(Stored items)
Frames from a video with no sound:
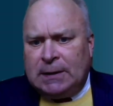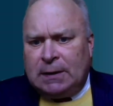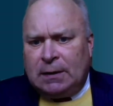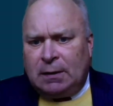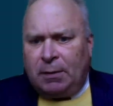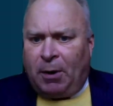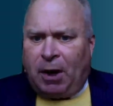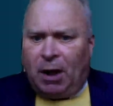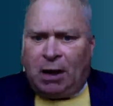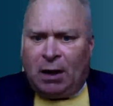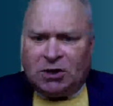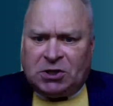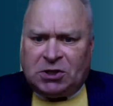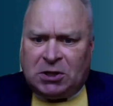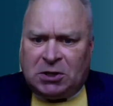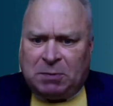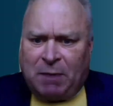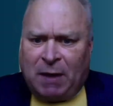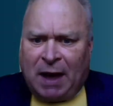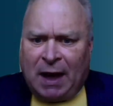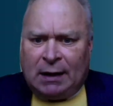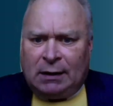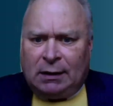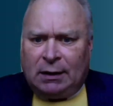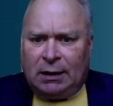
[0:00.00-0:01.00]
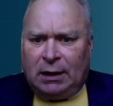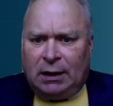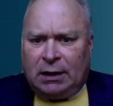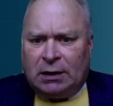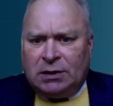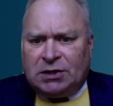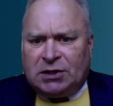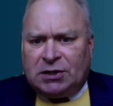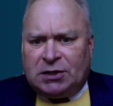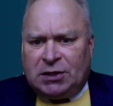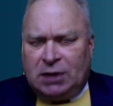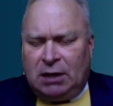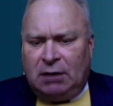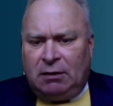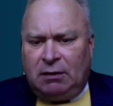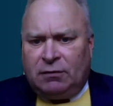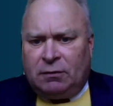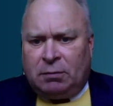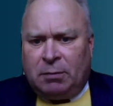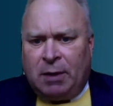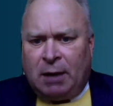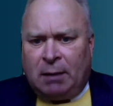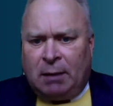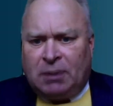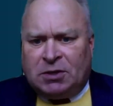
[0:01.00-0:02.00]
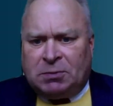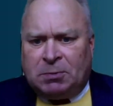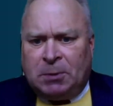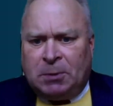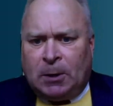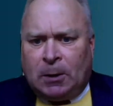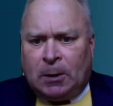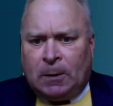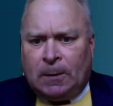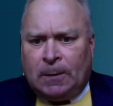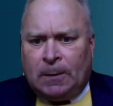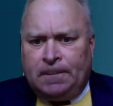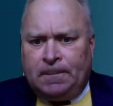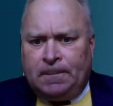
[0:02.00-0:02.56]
The policy is badly conceived, Madam Speaker.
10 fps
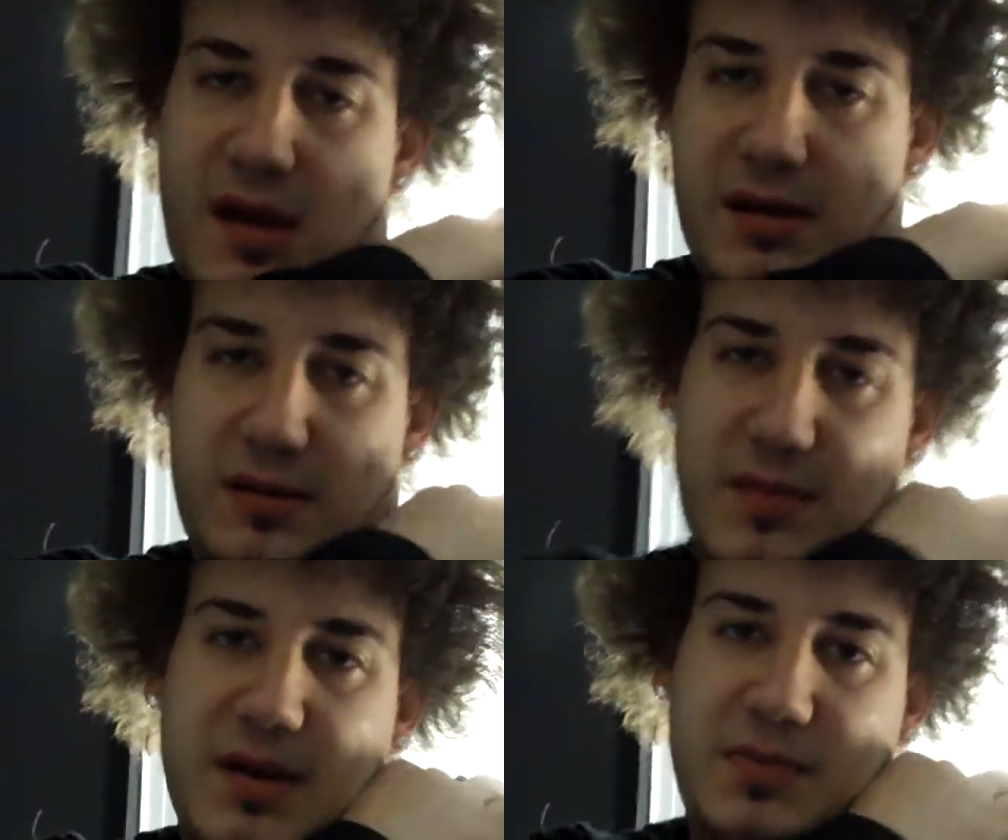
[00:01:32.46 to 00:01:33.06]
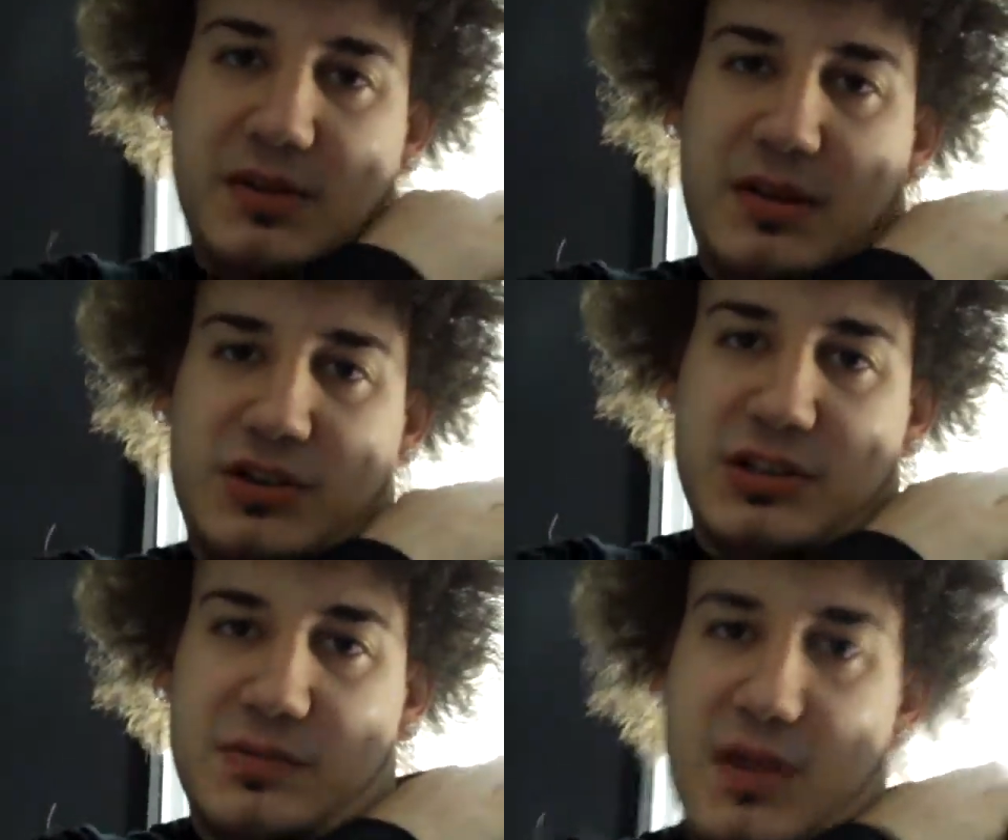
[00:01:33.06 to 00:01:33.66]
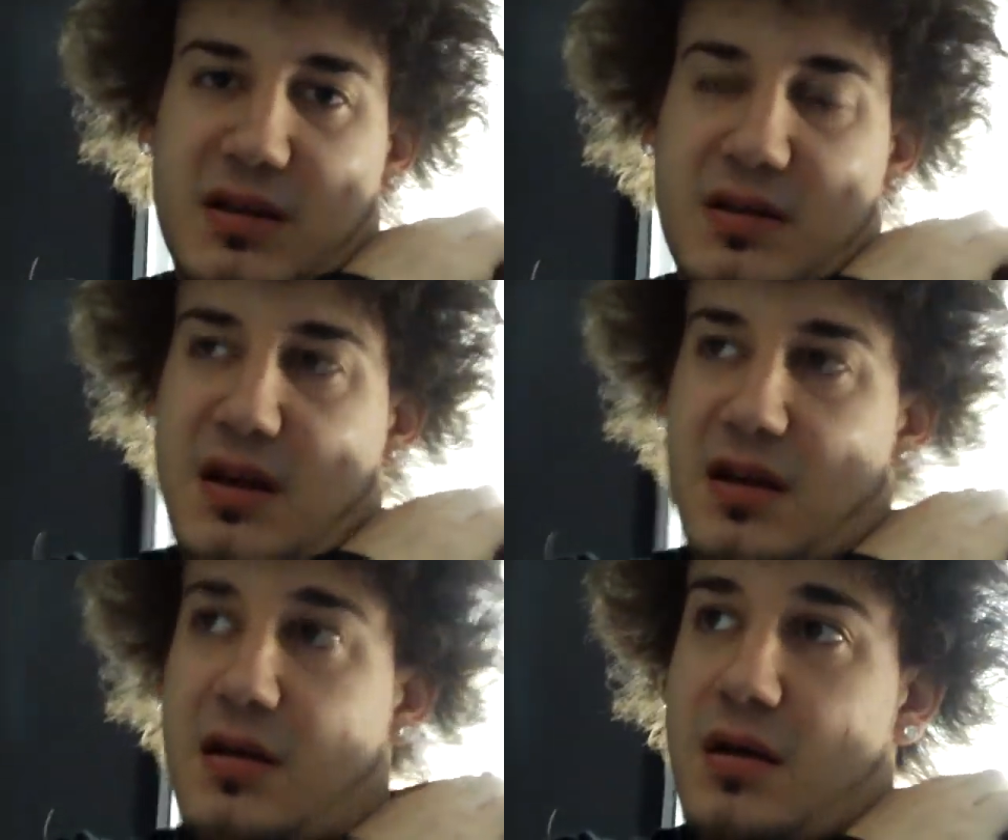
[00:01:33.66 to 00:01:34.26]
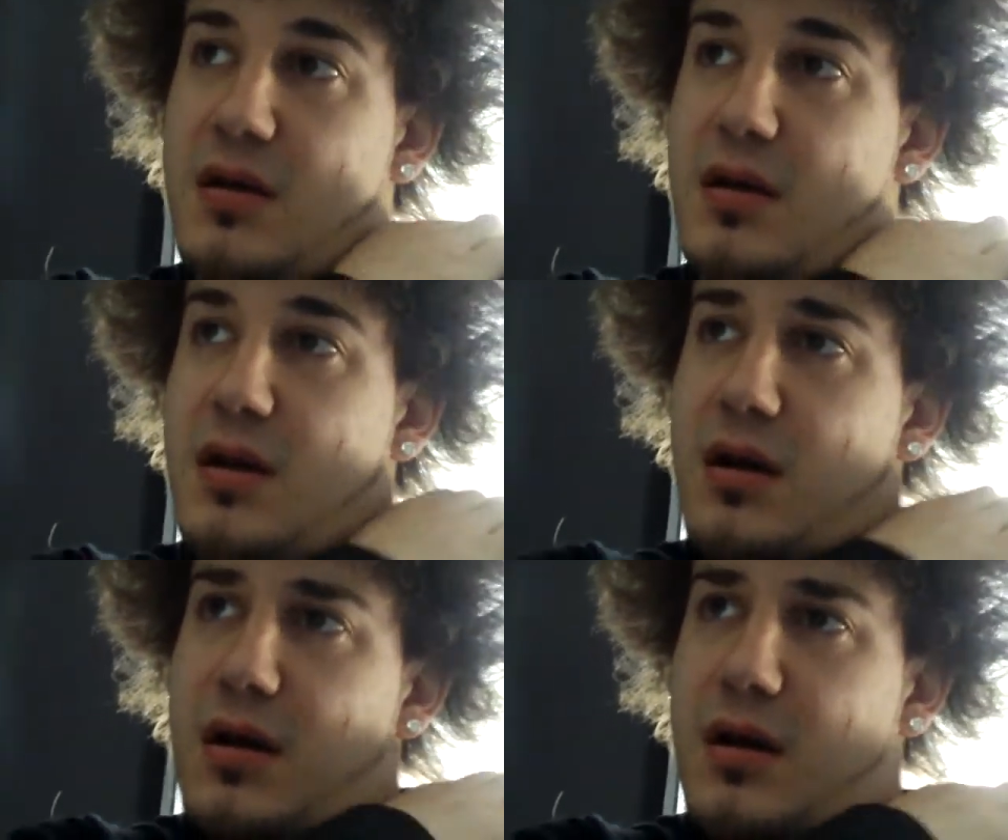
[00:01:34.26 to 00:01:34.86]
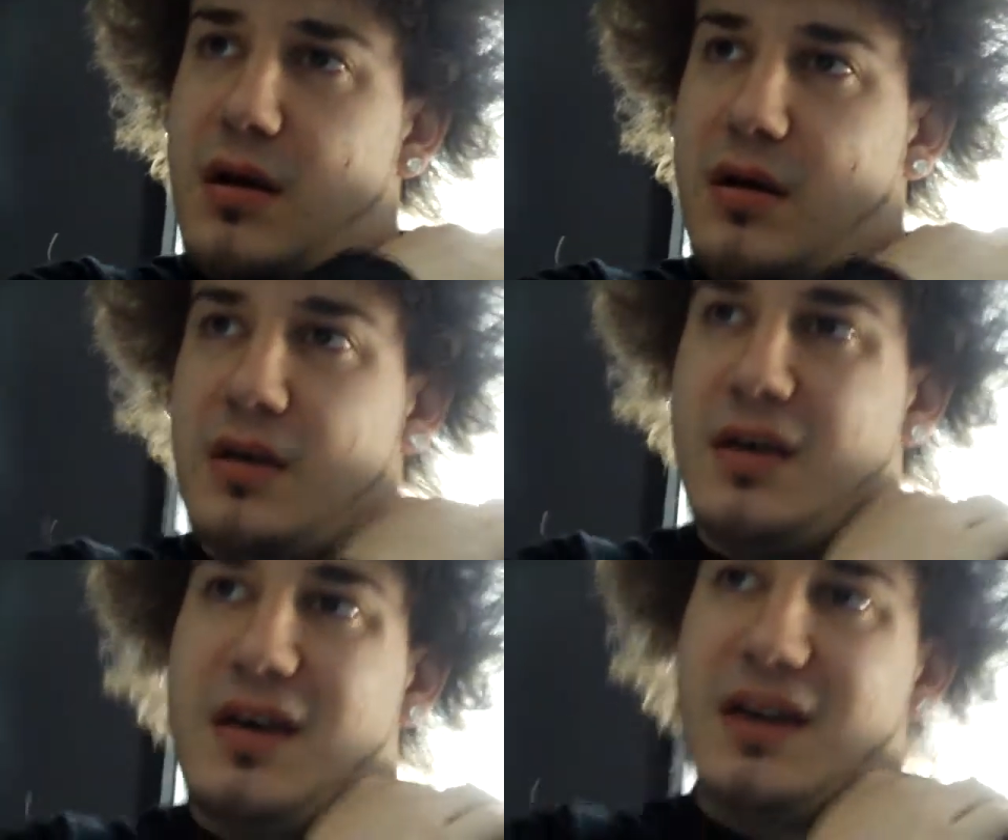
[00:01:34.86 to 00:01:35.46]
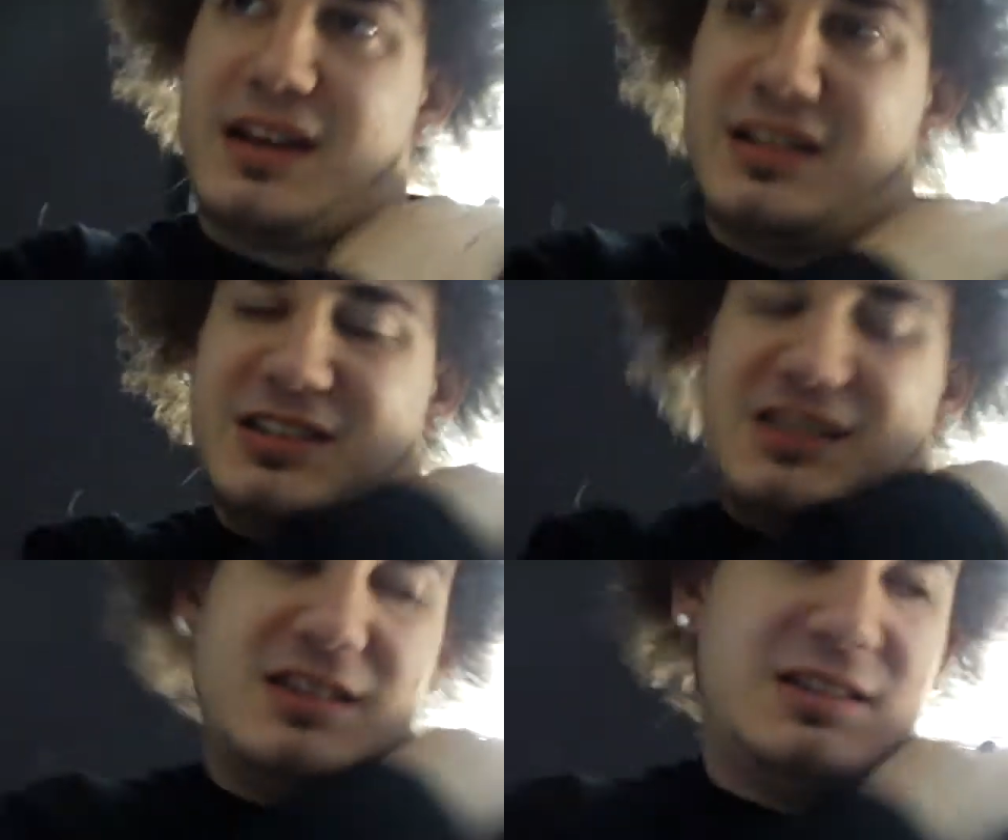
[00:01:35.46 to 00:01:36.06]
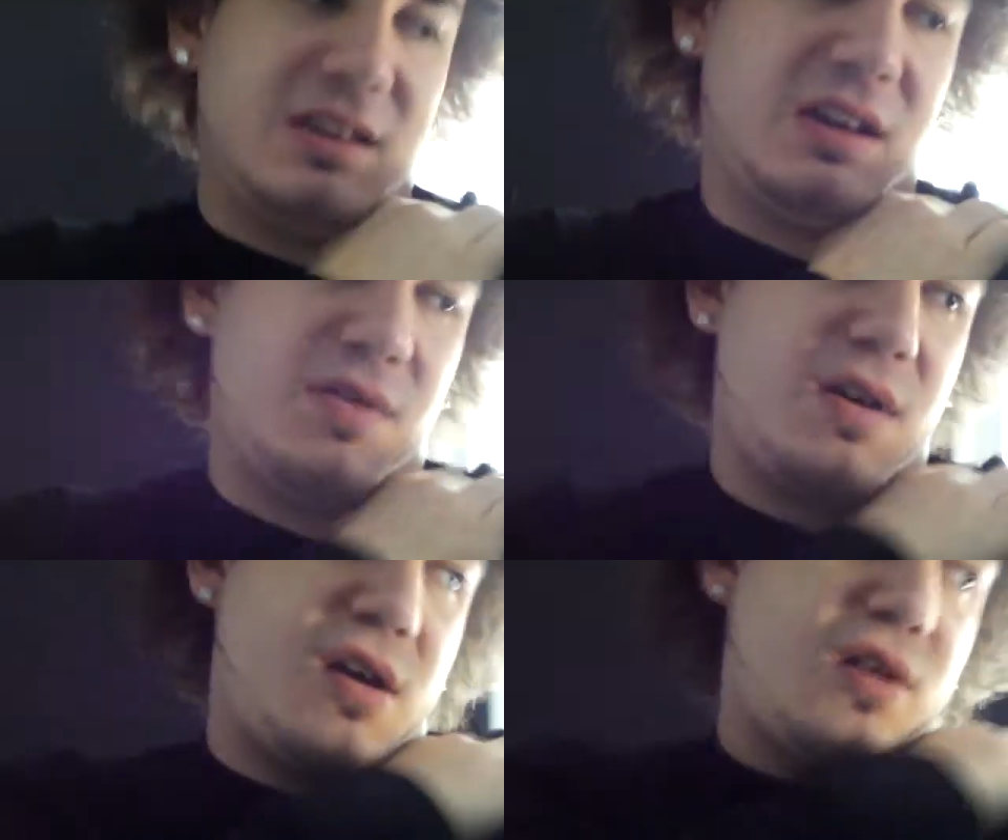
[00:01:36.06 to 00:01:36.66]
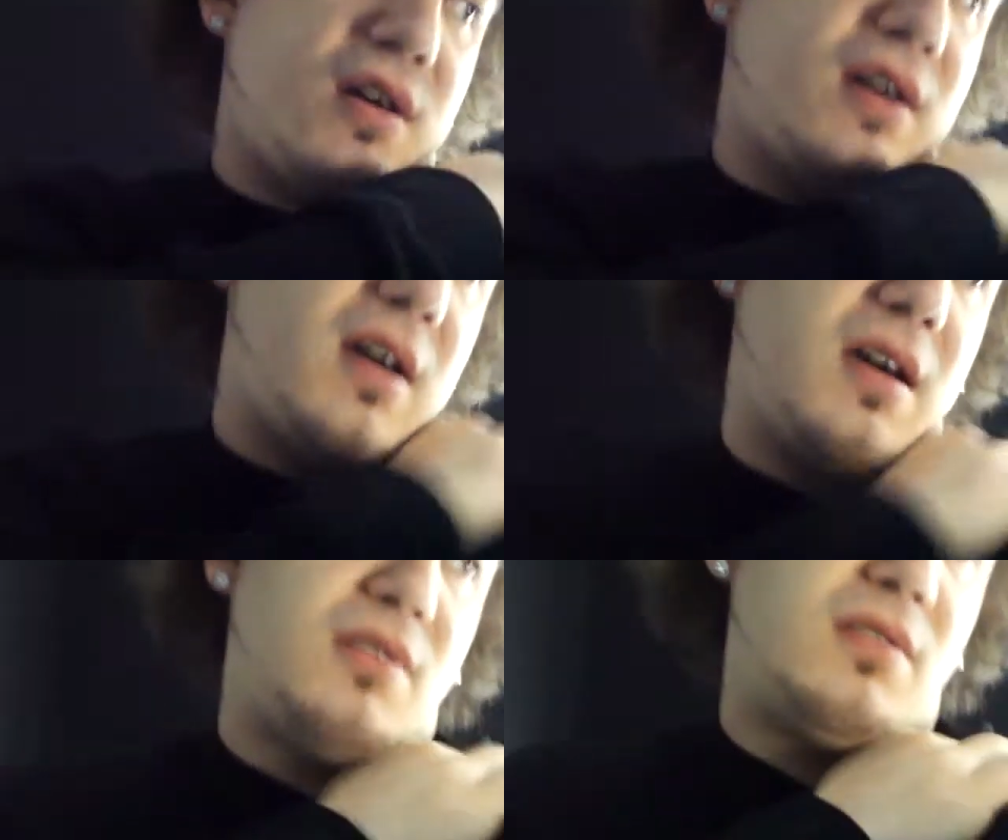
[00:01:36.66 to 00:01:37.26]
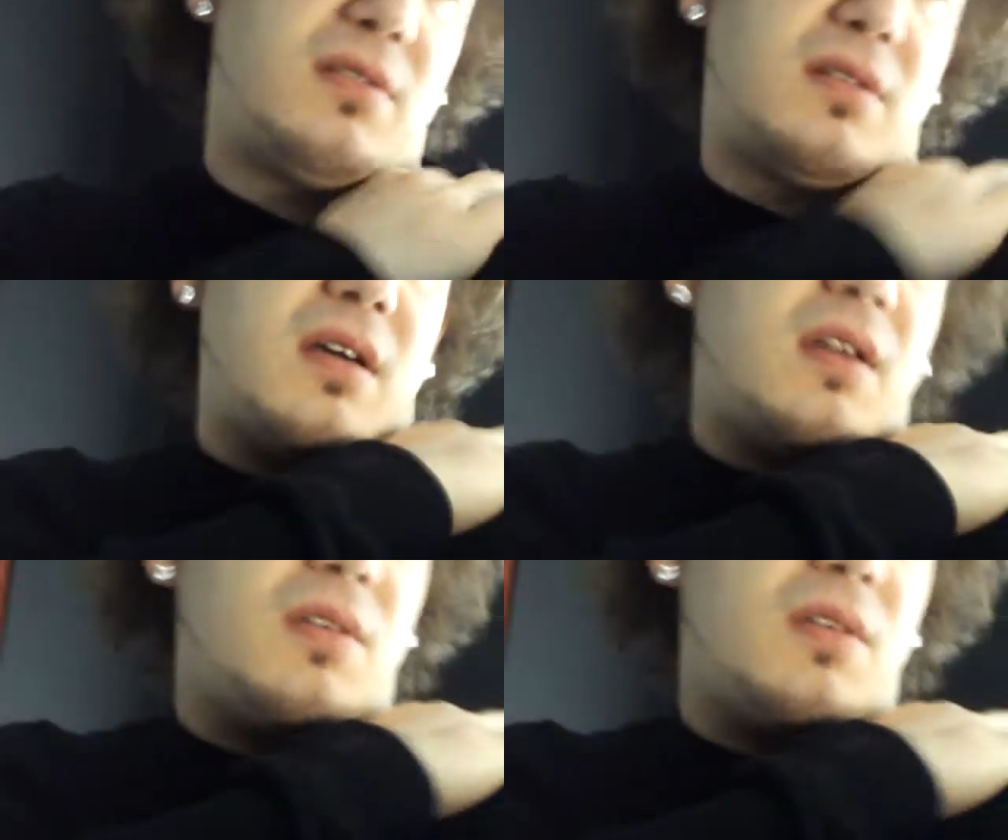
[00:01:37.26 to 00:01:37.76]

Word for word: my prediction is Maidana. Uh, Katsidis and Guerrero, I, I, don't, I don't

Exercise objective -
Output each line exactly as shown above; no pictures go in the copy.

Answer box -
Frames from a video with no sound:
[0:00.00-0:01.00]
[0:01.00-0:02.00]
[0:02.00-0:02.56]
The policy is badly conceived, Madam Speaker.
10 fps
[00:01:32.46 to 00:01:33.06]
[00:01:33.06 to 00:01:33.66]
[00:01:33.66 to 00:01:34.26]
[00:01:34.26 to 00:01:34.86]
[00:01:34.86 to 00:01:35.46]
[00:01:35.46 to 00:01:36.06]
[00:01:36.06 to 00:01:36.66]
[00:01:36.66 to 00:01:37.26]
[00:01:37.26 to 00:01:37.76]

Word for word: my prediction is Maidana. Uh, Katsidis and Guerrero, I, I, don't, I don't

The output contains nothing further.